== Work request ==
Copy each record below faithfully, leaving out images.

== Data to examine ==
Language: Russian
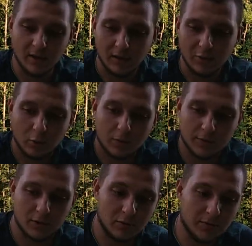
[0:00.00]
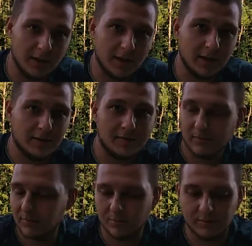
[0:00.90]
Кто во что верит,
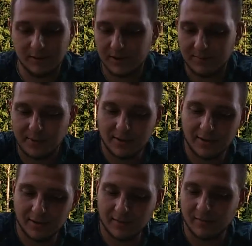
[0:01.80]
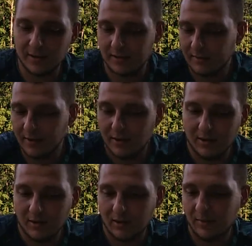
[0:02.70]
ну, здесь претендовать
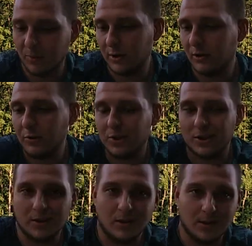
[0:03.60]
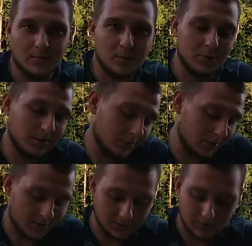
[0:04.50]
кому-то лучше так, кому-то
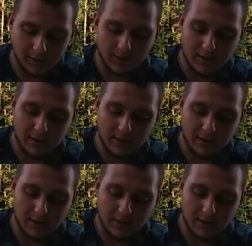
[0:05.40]
лучше, ну.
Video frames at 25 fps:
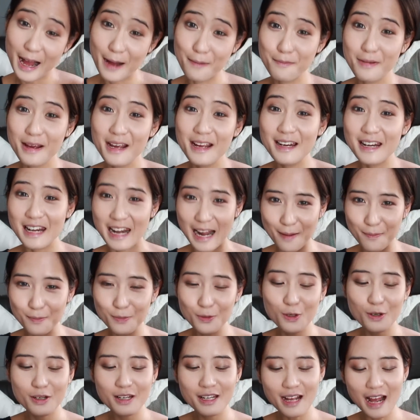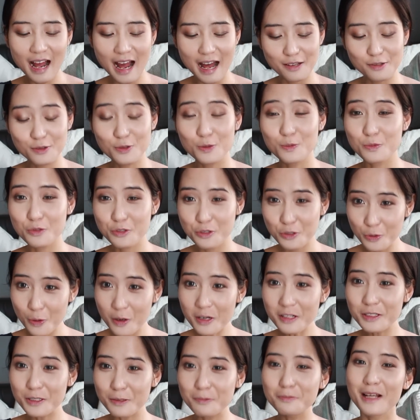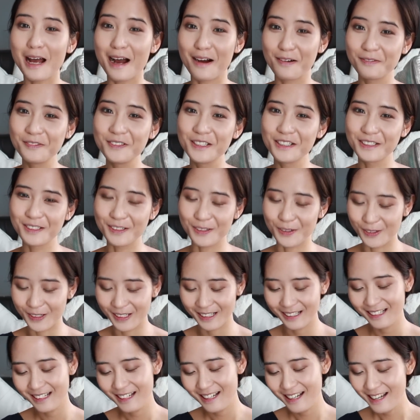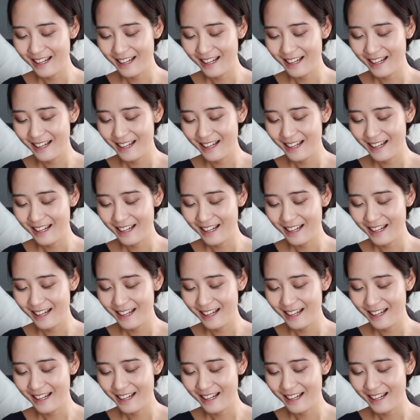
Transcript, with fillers: Hà mê lắm luôn ý, Hà dùng suốt trong tháng vừa rồi.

== Result for this task ==
Language: Russian
[0:00.00]
[0:00.90]
Кто во что верит,
[0:01.80]
[0:02.70]
ну, здесь претендовать
[0:03.60]
[0:04.50]
кому-то лучше так, кому-то
[0:05.40]
лучше, ну.
Video frames at 25 fps:
Transcript, with fillers: Hà mê lắm luôn ý, Hà dùng suốt trong tháng vừa rồi.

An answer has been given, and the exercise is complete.